## Saved data entries:
════════════════

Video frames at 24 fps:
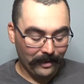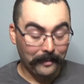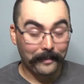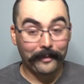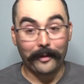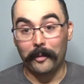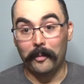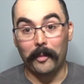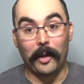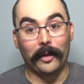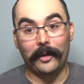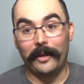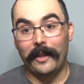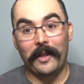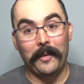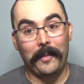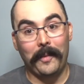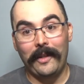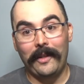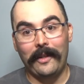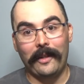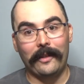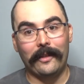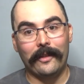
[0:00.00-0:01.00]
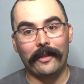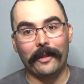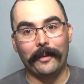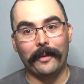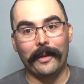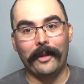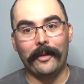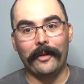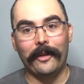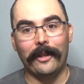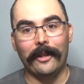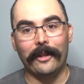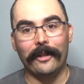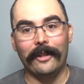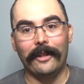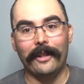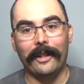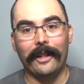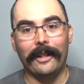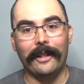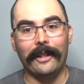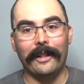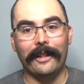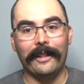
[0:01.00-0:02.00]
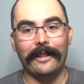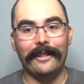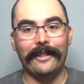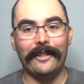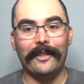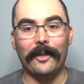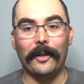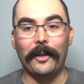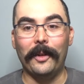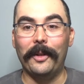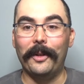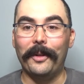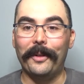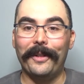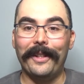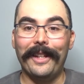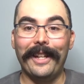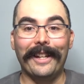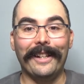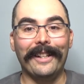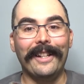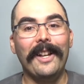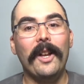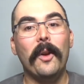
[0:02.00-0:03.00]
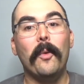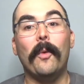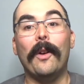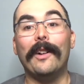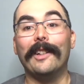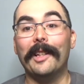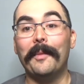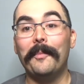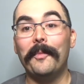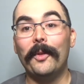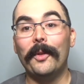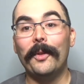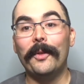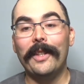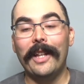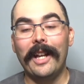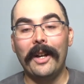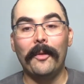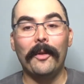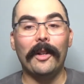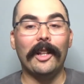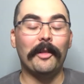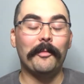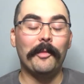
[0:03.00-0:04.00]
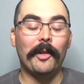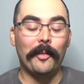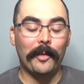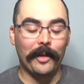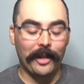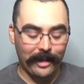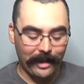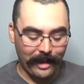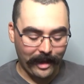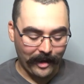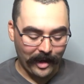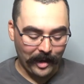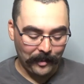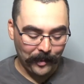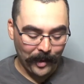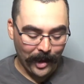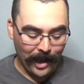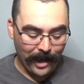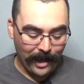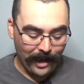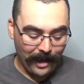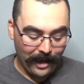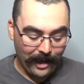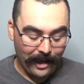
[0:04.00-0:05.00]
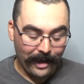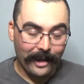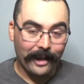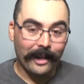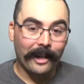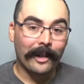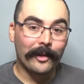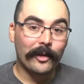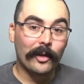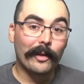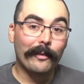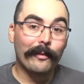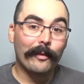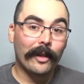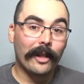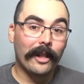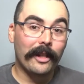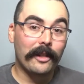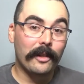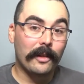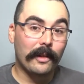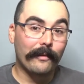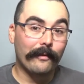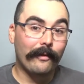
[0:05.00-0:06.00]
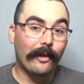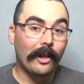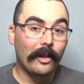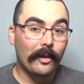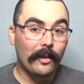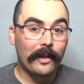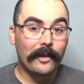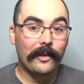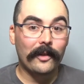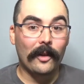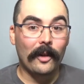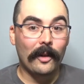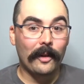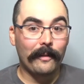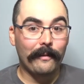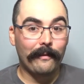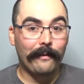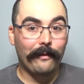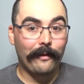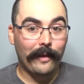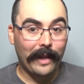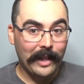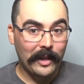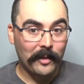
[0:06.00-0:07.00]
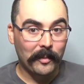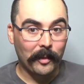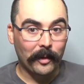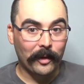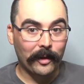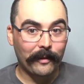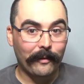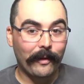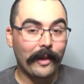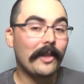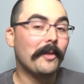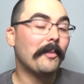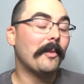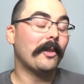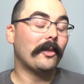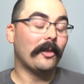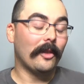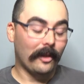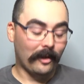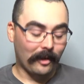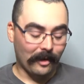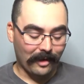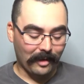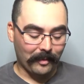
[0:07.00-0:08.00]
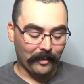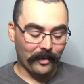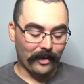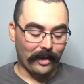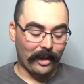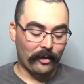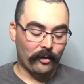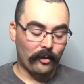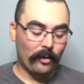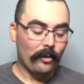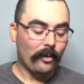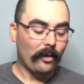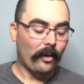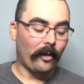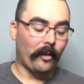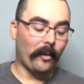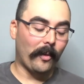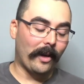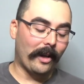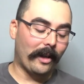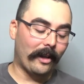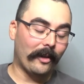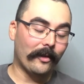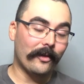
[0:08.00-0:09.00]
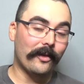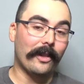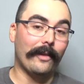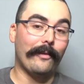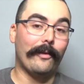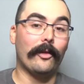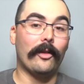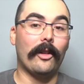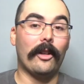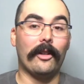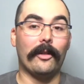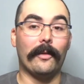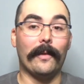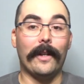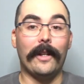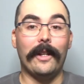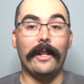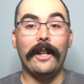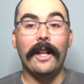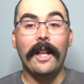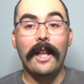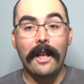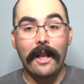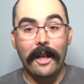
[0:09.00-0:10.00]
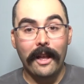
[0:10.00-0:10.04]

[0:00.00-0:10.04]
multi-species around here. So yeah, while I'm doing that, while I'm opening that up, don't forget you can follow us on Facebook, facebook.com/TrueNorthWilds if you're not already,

════════════════

Please copy the data above character for character, skipping any pictures.

Video frames at 24 fps:
[0:00.00-0:01.00]
[0:01.00-0:02.00]
[0:02.00-0:03.00]
[0:03.00-0:04.00]
[0:04.00-0:05.00]
[0:05.00-0:06.00]
[0:06.00-0:07.00]
[0:07.00-0:08.00]
[0:08.00-0:09.00]
[0:09.00-0:10.00]
[0:10.00-0:10.04]

[0:00.00-0:10.04]
multi-species around here. So yeah, while I'm doing that, while I'm opening that up, don't forget you can follow us on Facebook, facebook.com/TrueNorthWilds if you're not already,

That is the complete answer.